%%

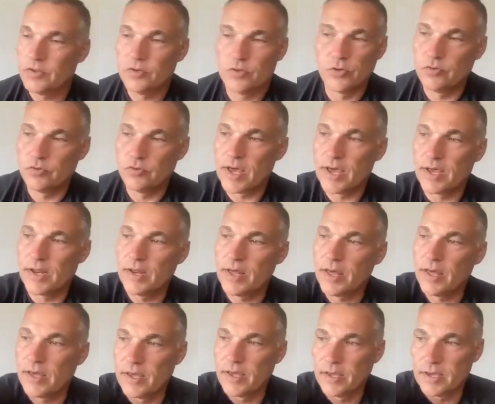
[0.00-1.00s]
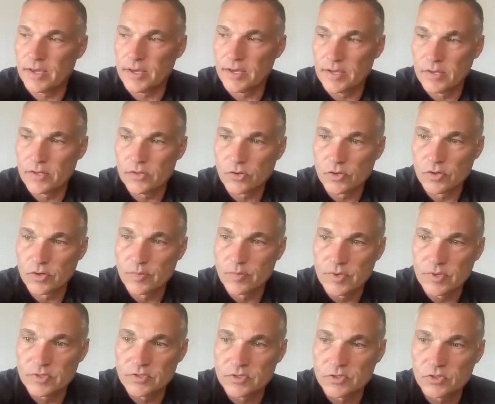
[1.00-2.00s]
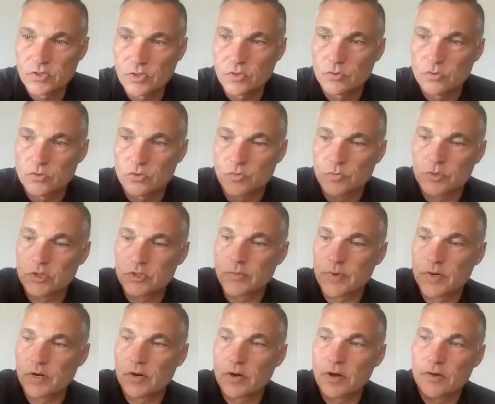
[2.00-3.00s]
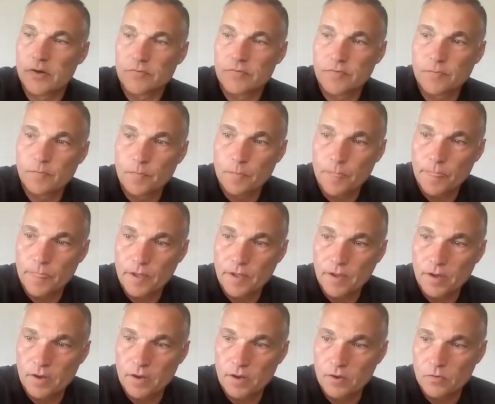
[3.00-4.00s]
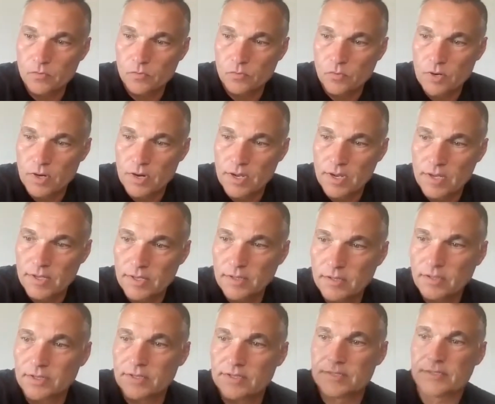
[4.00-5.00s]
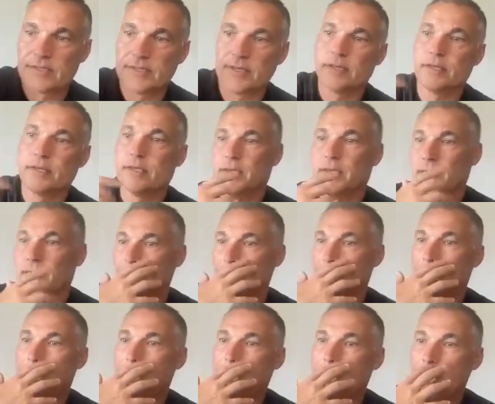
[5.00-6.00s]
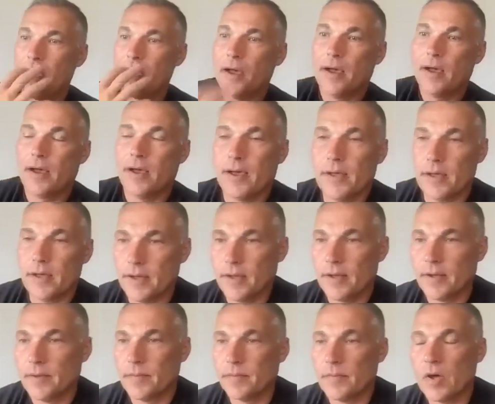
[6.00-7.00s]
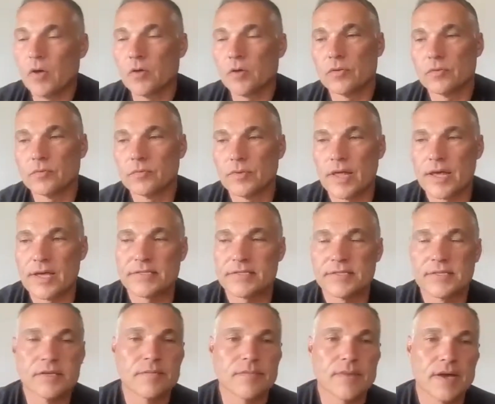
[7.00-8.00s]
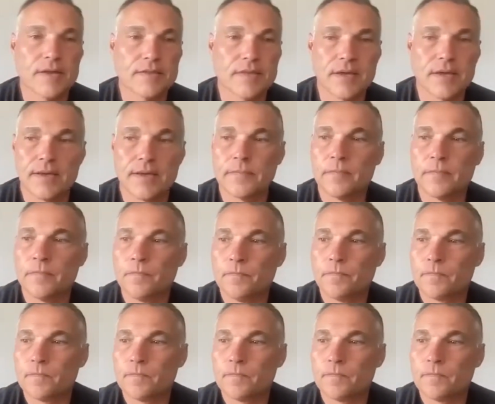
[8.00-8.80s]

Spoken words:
Do that, and you're going to be so much better off. All right, let's see. Last thing about that.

%%

Exercise: Set down all entries above again, exactly, without images.

Expected output:
[0.00-1.00s]
[1.00-2.00s]
[2.00-3.00s]
[3.00-4.00s]
[4.00-5.00s]
[5.00-6.00s]
[6.00-7.00s]
[7.00-8.00s]
[8.00-8.80s]

Spoken words:
Do that, and you're going to be so much better off. All right, let's see. Last thing about that.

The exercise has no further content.